Cândido e o Ministro da Saúde – por Alfredo Guarischi

Nos meus 52 anos estudando medicina conheci 32 ministros da saúde, que permaneceram no cargo por 19 meses, em média. Estranho!

Apenas quatro ficaram mais de três anos e meio na mais honrosa missão, no meu entender, para um médico brasileiro. O médico Waldyr Arcoverde, no governo do General Figueiredo, por 65 meses; o médico Paulo Machado, no período do General Geisel, por 60 meses; o economista José Serra, no segundo mandato FHC, por 48 meses; e o médico José Temporão, no segundo governo Lula, por 45 meses.

E agora? O que será?

Eu me recordei de “O que será será, o que quer que seja vai ser”, em O homem que sabia demais do filme de Alfred Hitchcock, e, depois, dos versos de Chico Buarque: “O que será que será? / O que não tem certeza nem nunca terá / O que não tem conserto nem nunca terá” do filme Dona Flor e seus dois maridos. No entanto, essas músicas não aplainaram meu tormento após mais uma troca de ministro.

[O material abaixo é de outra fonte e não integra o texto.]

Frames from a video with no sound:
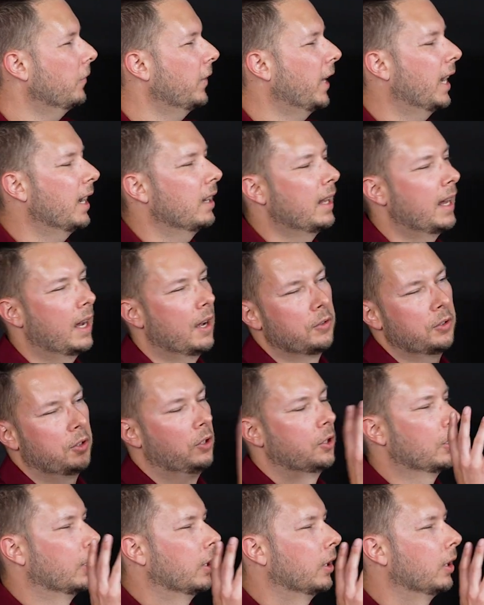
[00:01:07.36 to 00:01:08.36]
That allows
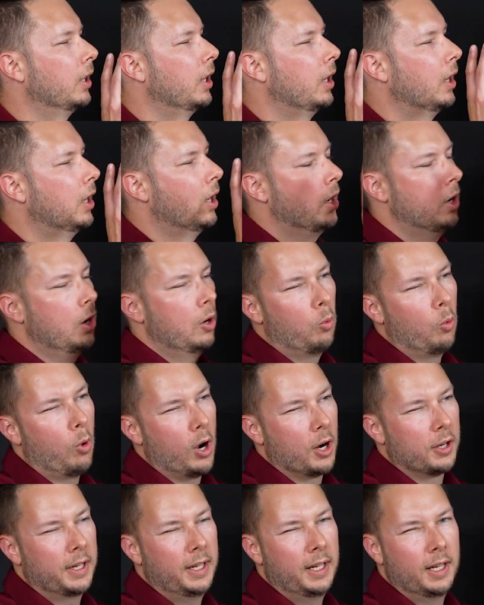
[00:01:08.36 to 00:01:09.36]
your
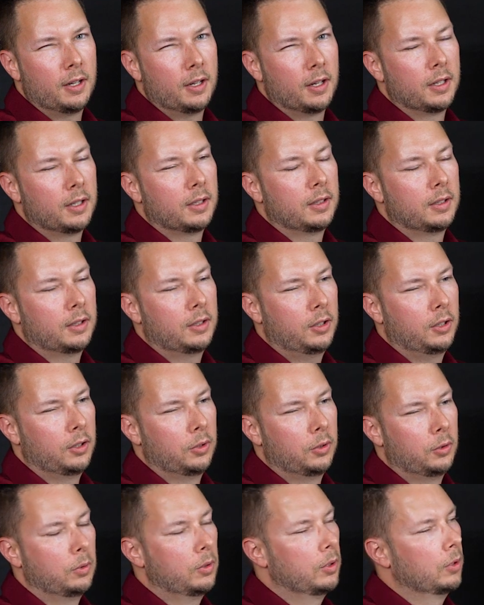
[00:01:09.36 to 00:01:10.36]
water heater
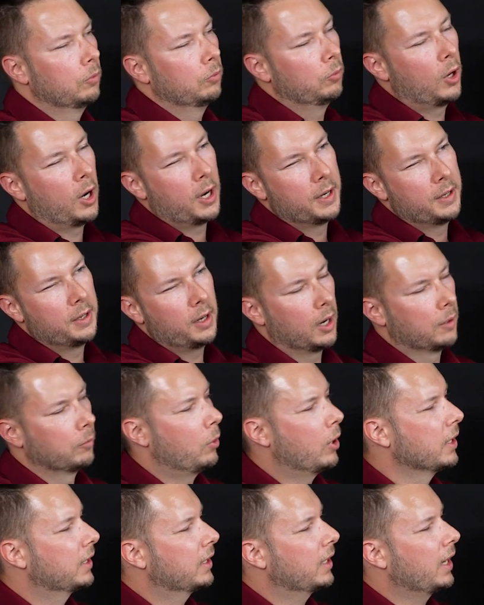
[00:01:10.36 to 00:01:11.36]
to run on
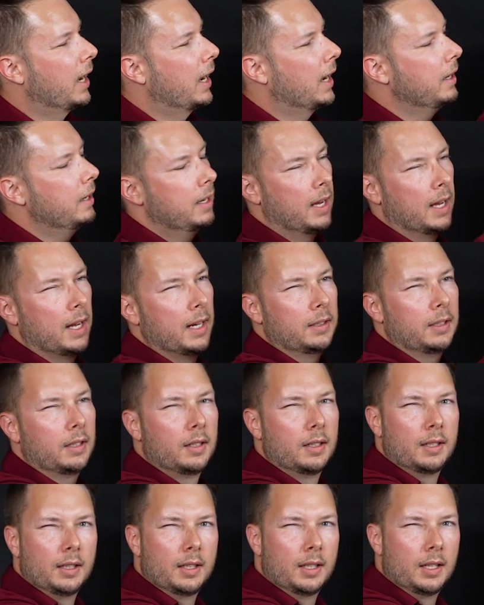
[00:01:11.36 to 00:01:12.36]
one side and
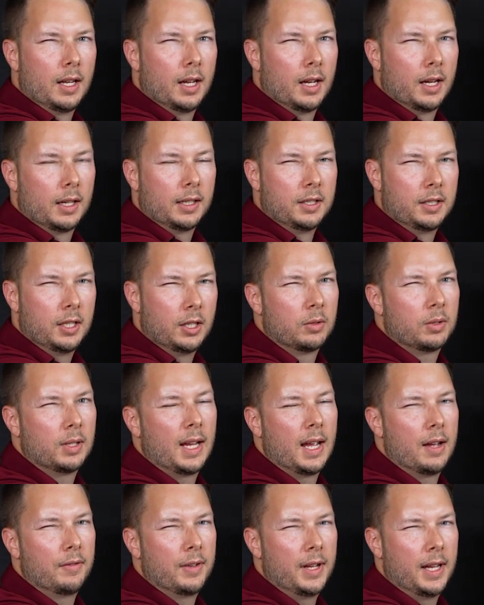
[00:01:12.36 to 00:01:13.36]
continuously have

Quem sabe Cândido, de Voltaire (1694-1778), poderá inspirar o próximo defensor da saúde do povo brasileiro?
O personagem principal dessa obra prima é um jovem inocente que acreditava em tudo que era dito pelo Dr. Pangloss. Esse filósofo gostava das coisas como elas eram, porque lhe convinham e porque não conhecia nada melhor. Fazia questão de impor seu sistema não por acreditar nele, mas porque era o seu sistema.

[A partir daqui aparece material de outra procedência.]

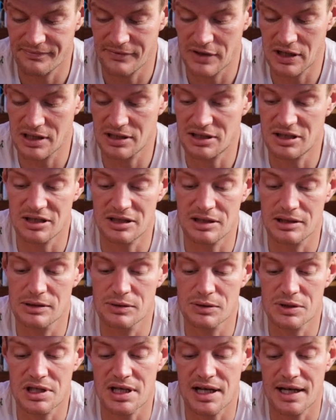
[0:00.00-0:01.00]
it's just a
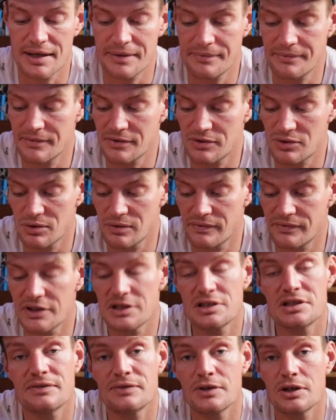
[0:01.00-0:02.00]
little chat, sort of
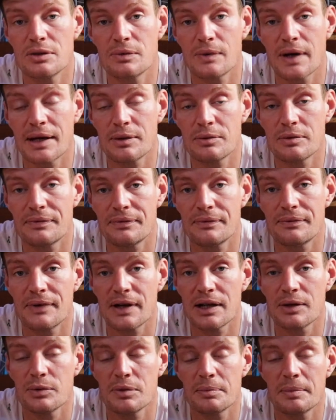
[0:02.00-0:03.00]
interview we had with a
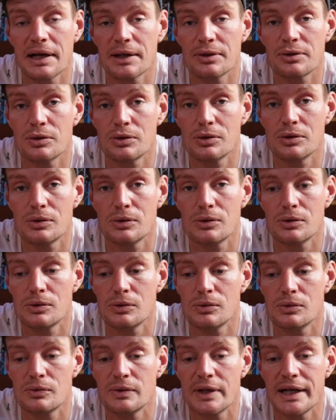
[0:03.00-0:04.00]
fellow we met
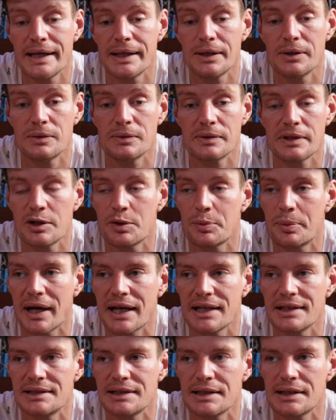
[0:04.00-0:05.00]
called Neil Neil
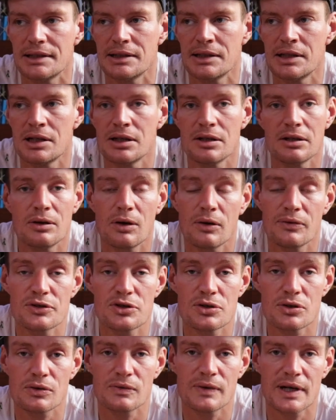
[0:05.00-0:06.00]
Payter,
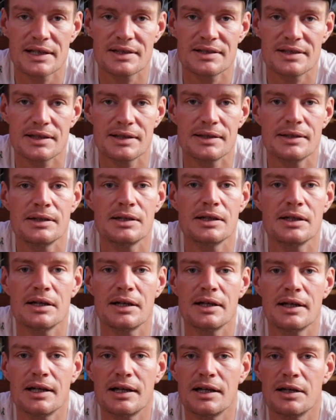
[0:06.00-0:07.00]
offshore racer.
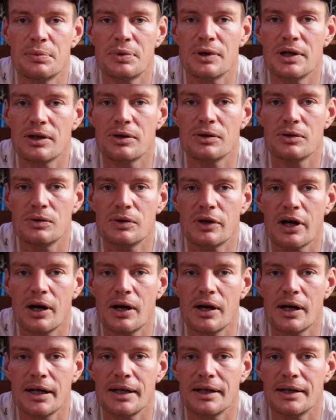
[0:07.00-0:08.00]
Yeah, pretty cool
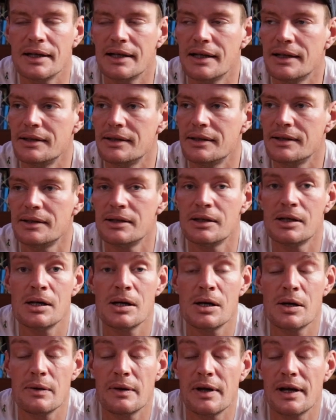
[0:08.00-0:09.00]
guy. Uh,
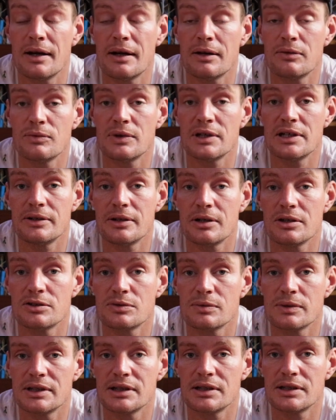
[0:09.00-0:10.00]
yeah, a really nice
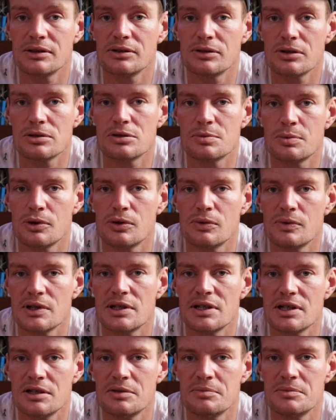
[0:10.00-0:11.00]
week in Gosport
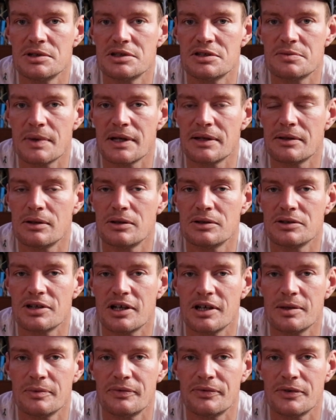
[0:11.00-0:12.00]
with him and spent a lot of
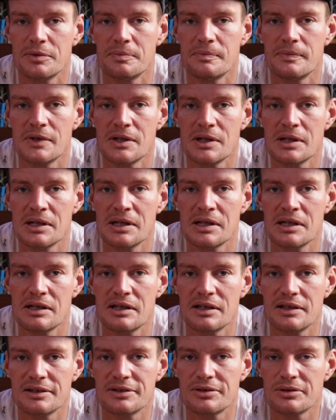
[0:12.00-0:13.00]
time with him.
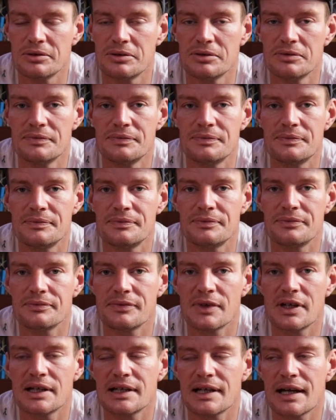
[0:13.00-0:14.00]
And he sort of
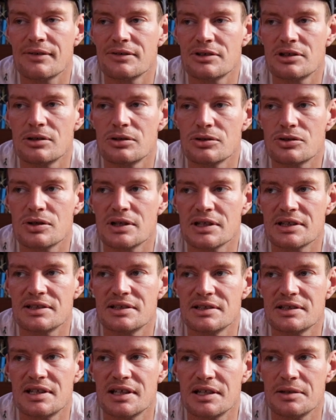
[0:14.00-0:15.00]
yeah gave us a lot of tricks
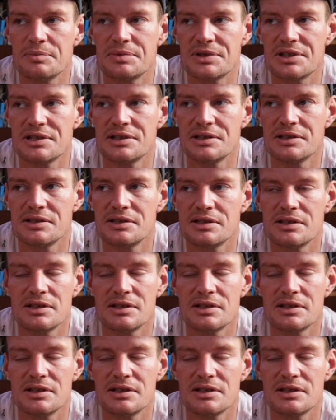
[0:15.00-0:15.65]
and tips and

A história se inicia na inigualável Vestfália, num castelo com apenas uma porta e uma janela. Após um inocente beijo em Cunegunda, filha de um todo-poderoso barão, Cândido é expulso da cidade. Pangloss, “o maior filósofo da província e consequentemente do mundo”, tem o mesmo destino. A partir daí sofrem uma série de desventuras que são relatadas com sarcasmo e humor. A dupla foi roubada, quase queimada na Inquisição e vendida como escravos. O sofrimento e as privações, embasados em locais ou fatos reais, levaram Cândido a questionar sobre “o melhor dos mundos possíveis”.

Graças aos serviçais Cacambo e Martinho, que se contrapunham às ideias herméticas de Pangloss, o jovem que buscava reencontrar sua paixão foi alertado para a violência, ganância e intolerância dos homens. Concluiu que, se “tudo vai melhor no melhor mundo possível”, ninguém teria o direito de reclamar, pois tudo seria o destino, decidido por uma divindade. Cândido continuava ouvindo Pangloss, que, apesar de reconhecer as desgraças por que passaram, dizia que agora podiam comer “cidras em compota e pistaches”. Dessa forma justificava que tudo fora positivo. No final, Cândido, ao ouvir esse patético discurso, nos ensina: “Falou bem, mas precisamos cultivar nosso jardim.

Fazer o que precisa ser bem feito é o principal conselho de Cândido. O segundo, talvez, é ler Voltaire, seu criador.